A la bella Melania, varias cosas la hacen sentirse aún así encerrada: no puede abrir la ventana, por ejemplo, sin que el Servicio Secreto lo autorice. Y tiene prohibido salir a los jardines sin estar bajo la vigilancia de los hombres de seguridad. Ni siquiera puede controlar la temperatura de sus habitaciones, apunta la revista Semana en base al libro.
La biografía destaca que, contra la imagen que la opinión pública se ha formado de ella, Melania tiene mucho más poder del que se cree. Elige qué discursos leer en base a su propio criterio y tiene acaloradas discusiones con Trump por teléfono sobre las decisiones que va a tomar; en especial en torno al personal. Según la biografía, sus años bajo el comunismo la han convertido en una superviviente resistente.
“Melania nunca ha necesitado realmente a nadie.

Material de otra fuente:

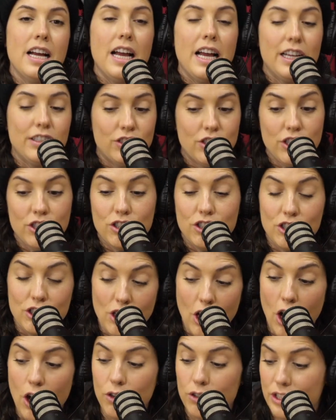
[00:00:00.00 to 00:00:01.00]
It's just
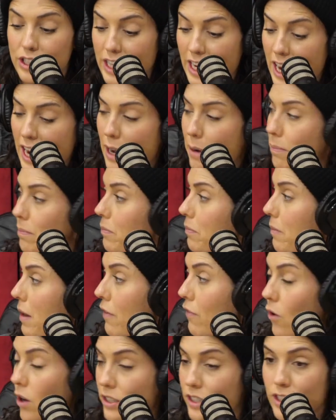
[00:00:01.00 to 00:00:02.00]
so deep.
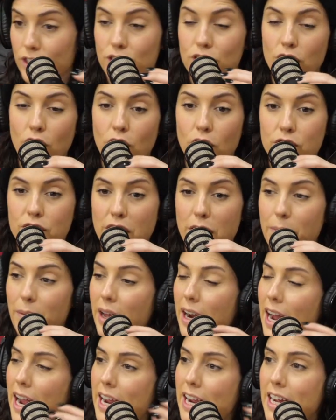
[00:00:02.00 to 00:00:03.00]
My voice is so deep.
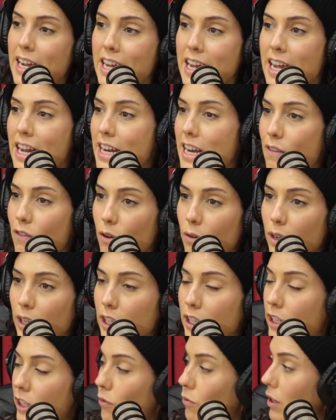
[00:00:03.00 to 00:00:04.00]
And I never
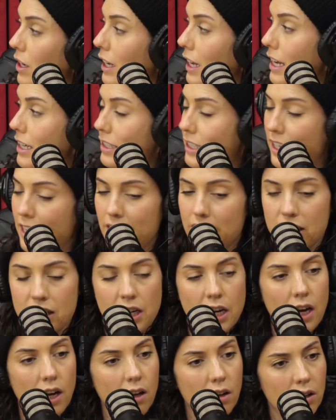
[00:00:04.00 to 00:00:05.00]
really realized it
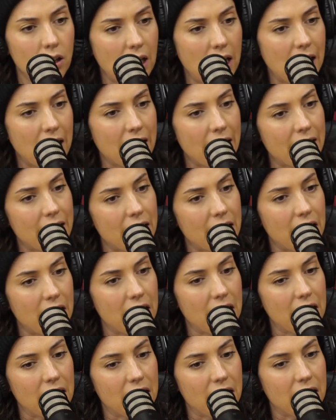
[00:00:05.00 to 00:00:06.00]
until
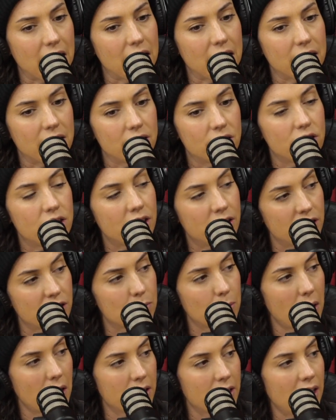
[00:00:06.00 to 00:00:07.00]
I did this
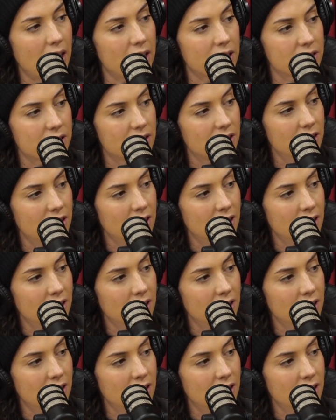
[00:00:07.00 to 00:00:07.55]
podcast.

Compañía, romanticismo, amor… Ninguna de estas cosas ha estado jamás en lo más alto de su lista de prioridades”, escribe Bennett, que no descarta –ni juzga– que haya un componente transaccional en su relación, explica el diario La Vanguardia.
Cuando está enojada con su marido, apunta, le envía mensajes implícitos en su vestimenta. Se recoge el pelo y usa prendas masculinas; algo que el mandatario detesta. Incluso, tras los desagradables comentarios filtrados de Trump diciendo que le gustaba "agarrar a las mujeres por el coño", jactándose de su poder, Melania habría respondido utilizando una prensa con un lazo cuyo nombre en inglés ("pussy bow"), evoca el comentario.
"Las casualidades no existen en el mundo de Melania Trump", explica su biógrafa.
También van en esa dirección gestos que se han visto como ella quitándole la mano cuando él intenta tocarla.
Melania, por otro lado, mantendría una tensa competencia de poder con Ivanka Trump, la hija presidencial, su hijastra.
Para Bennett, Melania es "una primera dama como ninguna otra".
"¿Detesta a su marido o es su confidente más estrecha? ¿Se siente prisionera en la Casa Blanca o es quien mueve los hilos? ¿Una mujer florero sin más atributos que su belleza o altamente inteligente?", pregunta el diario La Vanguardia en base al libro. "Para Bennett es ante todo alguien fieramente independiente que siempre ha hecho las cosas a su manera."